American law enforcement officer (born 1966)

Timothy Paul Blodgett is an American law enforcement officer who served as the Sergeant at Arms of the United States House of Representatives from January to April 2021.

==Early life and education==
Blodgett was born in Rochester, New York on June 16, 1966. Blodgett attended Buffalo State College earning a B.A. Magna Cum Laude in Political Science and Philosophy 1988 and attended the Washington College of Law at American University earning a J.D. degree in 1992.

==Career==
===Early career===
Blodgett was admitted to the bars of the State of New York, the District of Columbia, the Western District of New York, and the Supreme Court. Blodgett clerked for Associate Chief Administrative Law Judge G. Marvin Bober and the Department of Labor and worked primarily on compensation issues involving Black Lung and Asbestosis from 1991 to 1993. Blodgett was then hired as an associate for Harris, Chesworth, and O’Brien concentrating on labor and employment and municipal issues involving law enforcement agencies from 1994 to 2000. Blodgett then worked as an associate for Krukowski and Costello in Washington, D.C. concentrating on labor and employment matters from 2000 to 2002.

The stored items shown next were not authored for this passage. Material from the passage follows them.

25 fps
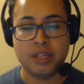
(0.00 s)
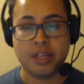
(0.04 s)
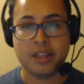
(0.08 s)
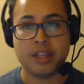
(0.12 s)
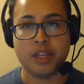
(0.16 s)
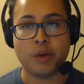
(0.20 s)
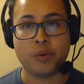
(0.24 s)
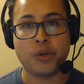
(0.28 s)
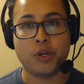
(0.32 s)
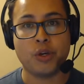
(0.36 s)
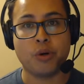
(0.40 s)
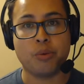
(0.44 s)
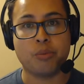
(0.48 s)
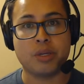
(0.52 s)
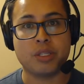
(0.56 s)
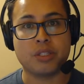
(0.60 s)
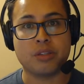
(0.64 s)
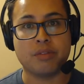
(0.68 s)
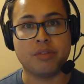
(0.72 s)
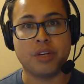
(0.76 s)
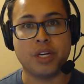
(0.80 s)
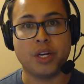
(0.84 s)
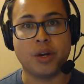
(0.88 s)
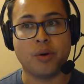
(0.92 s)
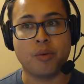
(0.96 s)
That way you don't miss a
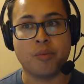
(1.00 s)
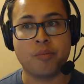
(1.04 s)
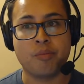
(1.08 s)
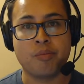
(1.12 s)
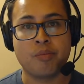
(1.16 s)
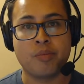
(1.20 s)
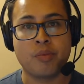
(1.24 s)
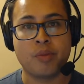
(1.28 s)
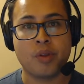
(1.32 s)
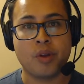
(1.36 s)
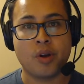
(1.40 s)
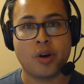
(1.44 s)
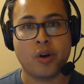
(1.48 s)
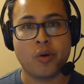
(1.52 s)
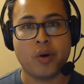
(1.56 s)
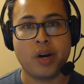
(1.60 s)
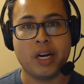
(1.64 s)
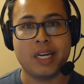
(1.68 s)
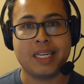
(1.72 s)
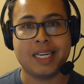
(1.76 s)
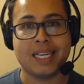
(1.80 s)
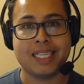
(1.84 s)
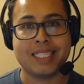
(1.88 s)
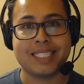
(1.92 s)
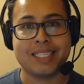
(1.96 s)
video. All
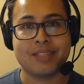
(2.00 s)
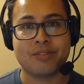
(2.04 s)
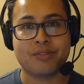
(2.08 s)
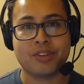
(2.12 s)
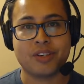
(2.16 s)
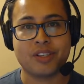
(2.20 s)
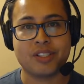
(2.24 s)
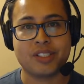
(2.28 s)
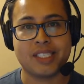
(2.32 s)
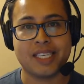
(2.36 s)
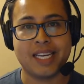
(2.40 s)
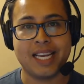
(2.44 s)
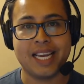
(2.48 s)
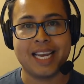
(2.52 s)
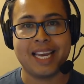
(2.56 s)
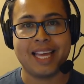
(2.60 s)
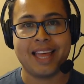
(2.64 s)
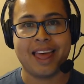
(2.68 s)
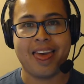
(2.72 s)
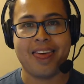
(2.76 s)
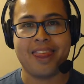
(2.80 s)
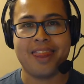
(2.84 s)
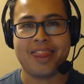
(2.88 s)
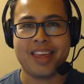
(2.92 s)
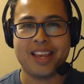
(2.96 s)
right, that's it for today.
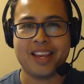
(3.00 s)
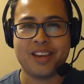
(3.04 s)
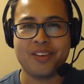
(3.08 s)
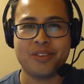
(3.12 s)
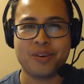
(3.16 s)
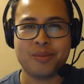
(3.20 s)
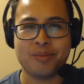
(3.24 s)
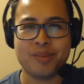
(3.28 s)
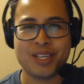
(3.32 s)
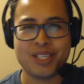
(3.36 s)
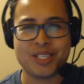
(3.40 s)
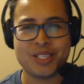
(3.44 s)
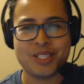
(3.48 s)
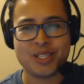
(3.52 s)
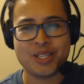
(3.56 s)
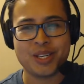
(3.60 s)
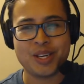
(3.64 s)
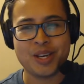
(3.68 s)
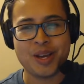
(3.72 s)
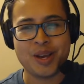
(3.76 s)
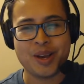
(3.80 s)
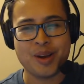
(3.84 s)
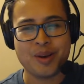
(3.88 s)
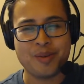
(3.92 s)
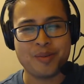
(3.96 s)
Thank you very much.
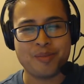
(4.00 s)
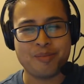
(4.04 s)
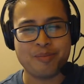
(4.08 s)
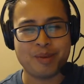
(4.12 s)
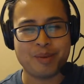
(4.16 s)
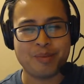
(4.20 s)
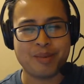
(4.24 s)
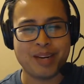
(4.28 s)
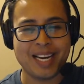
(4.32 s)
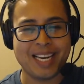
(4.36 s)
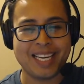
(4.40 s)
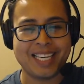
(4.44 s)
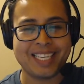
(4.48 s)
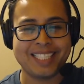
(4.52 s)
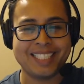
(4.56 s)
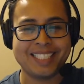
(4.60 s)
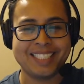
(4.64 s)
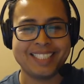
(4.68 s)
Bye-bye.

Blodgett began his career on Capitol Hill as a senior attorney and Administrative Counsel for the Chief Administrative Officer of the House from 2002 to 2009. He began with the Office of the Sergeant at Arms as Counsel and served as Deputy from 2009 to 2021.

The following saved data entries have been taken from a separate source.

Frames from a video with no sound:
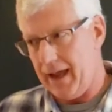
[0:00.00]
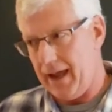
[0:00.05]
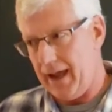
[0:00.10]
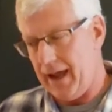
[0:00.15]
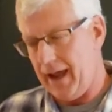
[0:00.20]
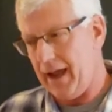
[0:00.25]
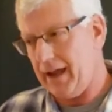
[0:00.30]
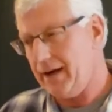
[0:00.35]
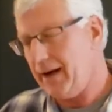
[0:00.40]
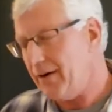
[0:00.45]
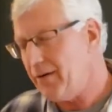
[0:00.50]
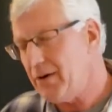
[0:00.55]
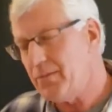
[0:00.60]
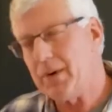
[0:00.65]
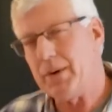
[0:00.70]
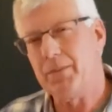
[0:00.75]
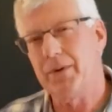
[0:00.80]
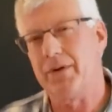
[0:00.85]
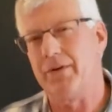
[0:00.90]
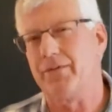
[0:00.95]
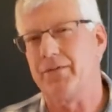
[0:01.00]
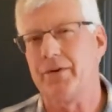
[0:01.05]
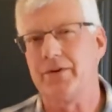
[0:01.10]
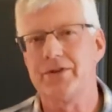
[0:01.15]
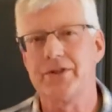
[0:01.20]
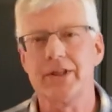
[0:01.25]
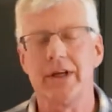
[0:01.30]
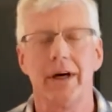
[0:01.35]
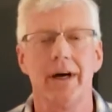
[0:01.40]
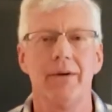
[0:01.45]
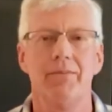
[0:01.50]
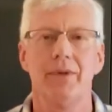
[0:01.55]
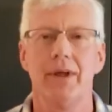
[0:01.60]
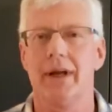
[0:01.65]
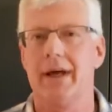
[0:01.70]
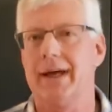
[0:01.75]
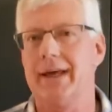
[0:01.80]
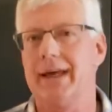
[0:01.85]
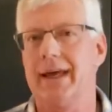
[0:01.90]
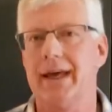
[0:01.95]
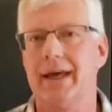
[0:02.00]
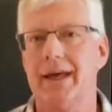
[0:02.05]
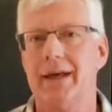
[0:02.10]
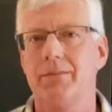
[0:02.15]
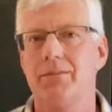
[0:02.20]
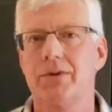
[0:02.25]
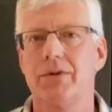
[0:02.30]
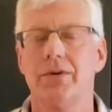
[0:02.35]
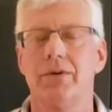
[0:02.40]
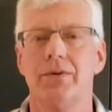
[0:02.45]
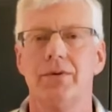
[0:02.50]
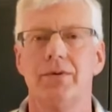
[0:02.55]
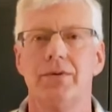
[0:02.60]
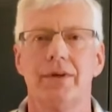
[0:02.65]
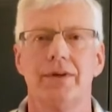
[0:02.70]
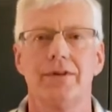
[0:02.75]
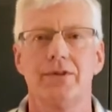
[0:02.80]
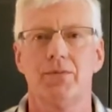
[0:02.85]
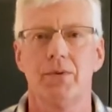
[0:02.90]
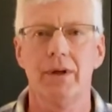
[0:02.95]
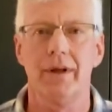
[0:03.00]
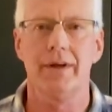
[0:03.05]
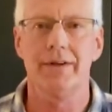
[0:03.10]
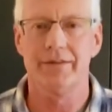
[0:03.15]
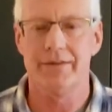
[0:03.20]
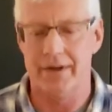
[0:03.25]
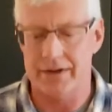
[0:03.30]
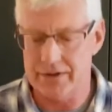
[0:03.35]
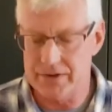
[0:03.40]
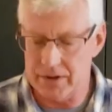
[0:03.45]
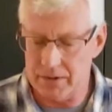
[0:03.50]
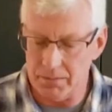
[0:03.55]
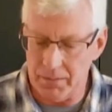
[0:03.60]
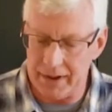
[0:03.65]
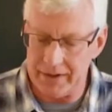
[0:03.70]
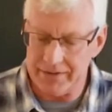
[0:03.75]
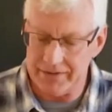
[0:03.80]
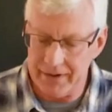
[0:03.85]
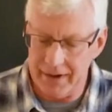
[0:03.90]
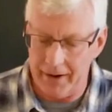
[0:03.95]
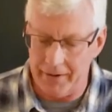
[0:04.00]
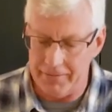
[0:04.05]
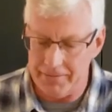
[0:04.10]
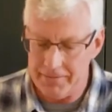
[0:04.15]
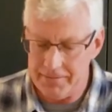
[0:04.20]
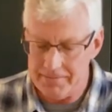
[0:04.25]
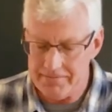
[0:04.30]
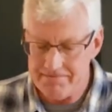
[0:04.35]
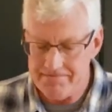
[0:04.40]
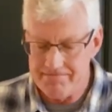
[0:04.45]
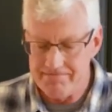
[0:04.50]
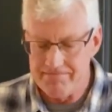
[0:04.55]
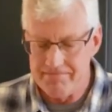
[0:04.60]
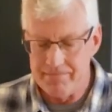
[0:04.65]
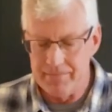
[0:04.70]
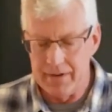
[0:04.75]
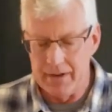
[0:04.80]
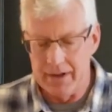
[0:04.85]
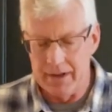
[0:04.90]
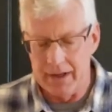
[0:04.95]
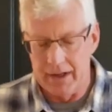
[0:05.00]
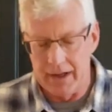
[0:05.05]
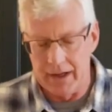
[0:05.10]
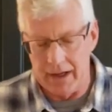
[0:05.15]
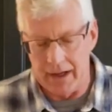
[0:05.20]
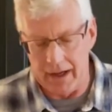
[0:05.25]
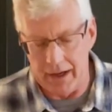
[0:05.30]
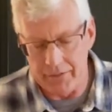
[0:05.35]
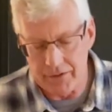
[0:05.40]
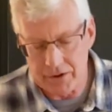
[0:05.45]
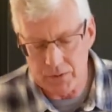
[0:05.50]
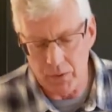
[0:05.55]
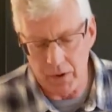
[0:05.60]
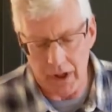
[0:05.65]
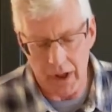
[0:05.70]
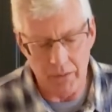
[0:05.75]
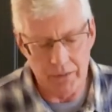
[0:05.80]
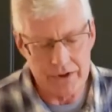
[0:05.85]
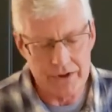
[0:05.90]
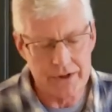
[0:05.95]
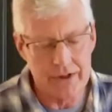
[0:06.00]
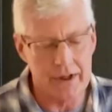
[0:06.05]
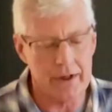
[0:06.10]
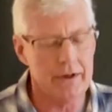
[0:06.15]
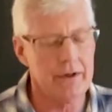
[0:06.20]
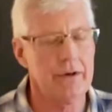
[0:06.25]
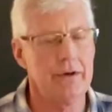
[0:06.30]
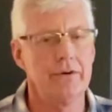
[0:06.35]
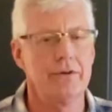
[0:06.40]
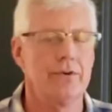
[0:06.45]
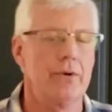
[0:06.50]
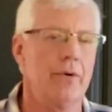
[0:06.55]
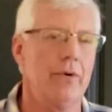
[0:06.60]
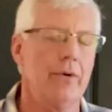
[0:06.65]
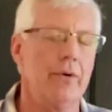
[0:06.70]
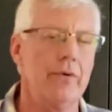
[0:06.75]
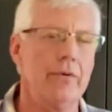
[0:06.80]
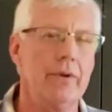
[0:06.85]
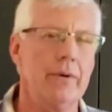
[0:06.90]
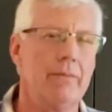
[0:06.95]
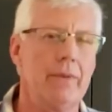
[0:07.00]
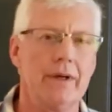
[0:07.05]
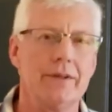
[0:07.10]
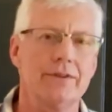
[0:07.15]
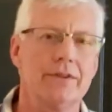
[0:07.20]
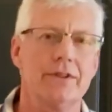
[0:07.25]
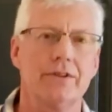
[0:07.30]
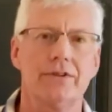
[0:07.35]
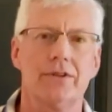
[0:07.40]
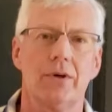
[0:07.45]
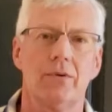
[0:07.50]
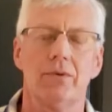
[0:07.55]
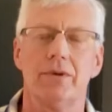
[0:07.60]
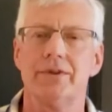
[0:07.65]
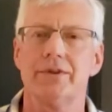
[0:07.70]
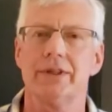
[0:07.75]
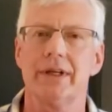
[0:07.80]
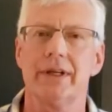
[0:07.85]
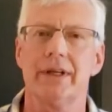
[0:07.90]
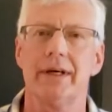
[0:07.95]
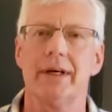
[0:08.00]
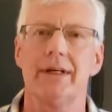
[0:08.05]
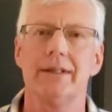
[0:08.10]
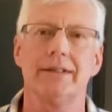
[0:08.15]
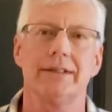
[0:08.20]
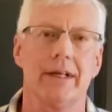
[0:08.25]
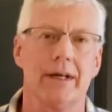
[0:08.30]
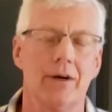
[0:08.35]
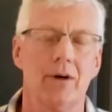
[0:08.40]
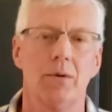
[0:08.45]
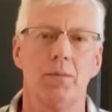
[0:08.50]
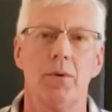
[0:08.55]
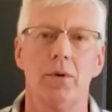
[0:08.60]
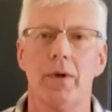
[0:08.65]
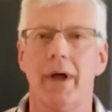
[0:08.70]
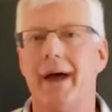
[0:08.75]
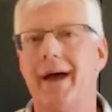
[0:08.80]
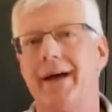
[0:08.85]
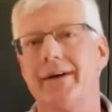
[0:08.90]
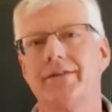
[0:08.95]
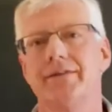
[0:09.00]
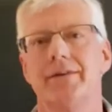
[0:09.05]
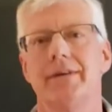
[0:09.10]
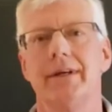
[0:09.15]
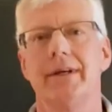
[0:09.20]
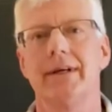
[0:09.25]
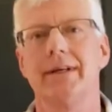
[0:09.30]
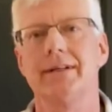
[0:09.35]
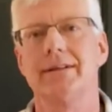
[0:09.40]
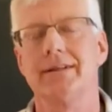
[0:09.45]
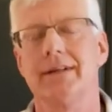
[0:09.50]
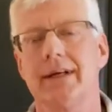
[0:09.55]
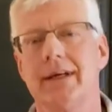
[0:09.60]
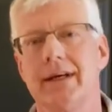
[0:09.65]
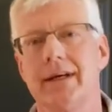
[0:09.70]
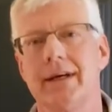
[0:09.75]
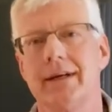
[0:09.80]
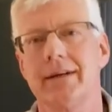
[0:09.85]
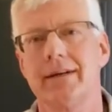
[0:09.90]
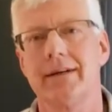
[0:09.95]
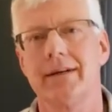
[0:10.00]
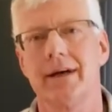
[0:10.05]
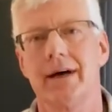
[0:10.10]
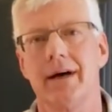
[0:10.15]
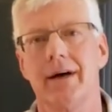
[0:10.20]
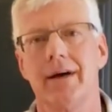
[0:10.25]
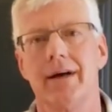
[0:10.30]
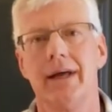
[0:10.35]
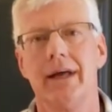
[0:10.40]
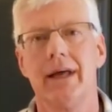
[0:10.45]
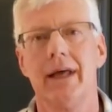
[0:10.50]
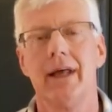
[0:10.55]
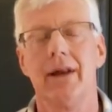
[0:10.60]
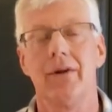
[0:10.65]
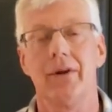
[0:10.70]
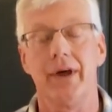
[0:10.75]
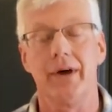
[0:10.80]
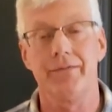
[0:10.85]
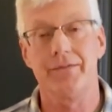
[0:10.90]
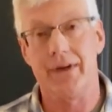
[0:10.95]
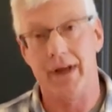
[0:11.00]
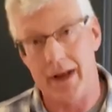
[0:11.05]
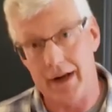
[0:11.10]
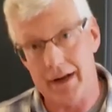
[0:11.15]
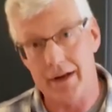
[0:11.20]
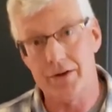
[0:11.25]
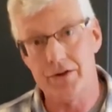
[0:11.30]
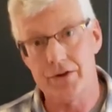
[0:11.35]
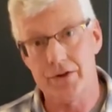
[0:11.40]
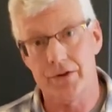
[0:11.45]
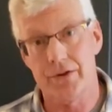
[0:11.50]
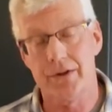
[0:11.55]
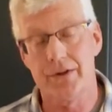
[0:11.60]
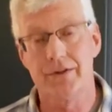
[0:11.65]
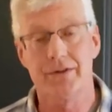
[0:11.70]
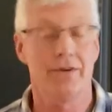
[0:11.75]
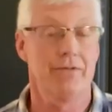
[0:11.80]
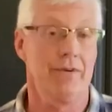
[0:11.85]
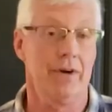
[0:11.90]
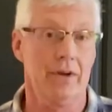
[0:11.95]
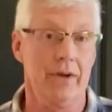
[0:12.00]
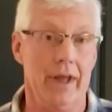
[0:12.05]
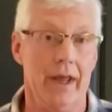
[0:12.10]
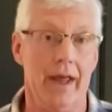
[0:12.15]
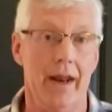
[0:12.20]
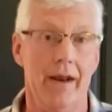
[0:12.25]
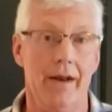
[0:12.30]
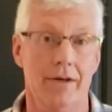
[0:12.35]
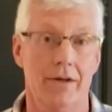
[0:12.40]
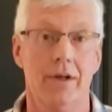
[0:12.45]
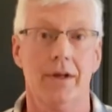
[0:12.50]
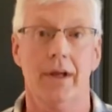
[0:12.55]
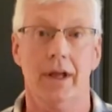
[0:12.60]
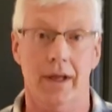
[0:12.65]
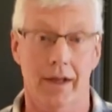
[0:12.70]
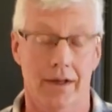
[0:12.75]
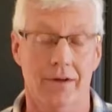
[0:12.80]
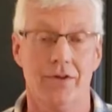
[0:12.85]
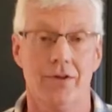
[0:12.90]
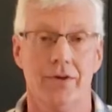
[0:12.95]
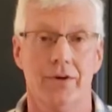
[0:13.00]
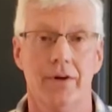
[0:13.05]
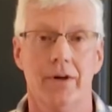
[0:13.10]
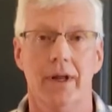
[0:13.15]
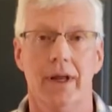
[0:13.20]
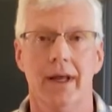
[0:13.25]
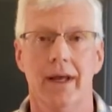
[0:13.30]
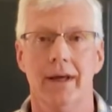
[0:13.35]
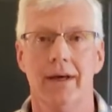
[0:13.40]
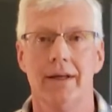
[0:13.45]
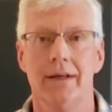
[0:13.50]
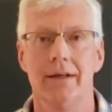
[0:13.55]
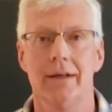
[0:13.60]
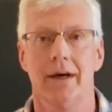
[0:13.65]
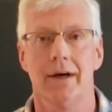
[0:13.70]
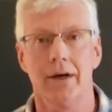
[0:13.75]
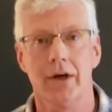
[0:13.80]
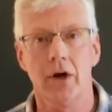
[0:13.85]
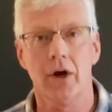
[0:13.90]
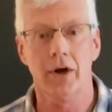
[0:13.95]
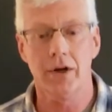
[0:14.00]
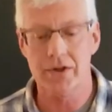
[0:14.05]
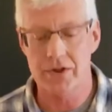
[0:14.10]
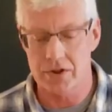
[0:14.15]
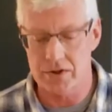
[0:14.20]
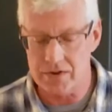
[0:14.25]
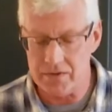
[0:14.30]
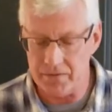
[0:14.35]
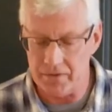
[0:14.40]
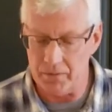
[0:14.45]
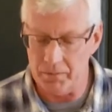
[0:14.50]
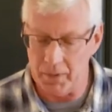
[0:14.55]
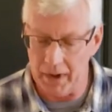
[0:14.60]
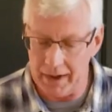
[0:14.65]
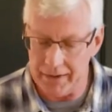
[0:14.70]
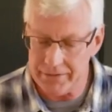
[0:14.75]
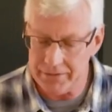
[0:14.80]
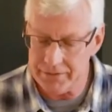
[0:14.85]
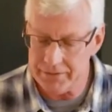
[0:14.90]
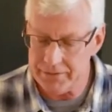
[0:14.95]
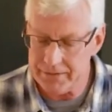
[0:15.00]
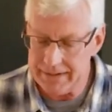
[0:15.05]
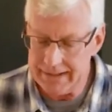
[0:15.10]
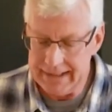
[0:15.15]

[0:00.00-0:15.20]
And I remember the first time that I came to this realization myself. It was when I was 10 years old, and my sister was in a terrible accident and left severely head injured and unconscious for months.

===Sergeant at Arms of the United States House of Representatives===
Blodgett was sworn in as the Sergeant at Arms of the United States House of Representatives on January 12, 2021, following the resignation of Paul D. Irving after the storming of the United States Capitol five days prior.

As an elected officer of the House of Representatives, the Sergeant at Arms is the chief law enforcement and protocol officer of the House of Representatives and is responsible for maintaining order in the House side of the United States Capitol complex. The Sergeant at Arms reviews and implements all issues relating to the safety and security of Members of Congress and the Capitol complex. The Sergeant at Arms also coordinates extensively with the U.S. Capitol Police and various intelligence agencies to assess threats against Members of Congress and the Capitol complex.

He resigned on April 21, 2021, and was succeeded by William J. Walker.

==Personal life==
Blodgett lives in the state of Virginia.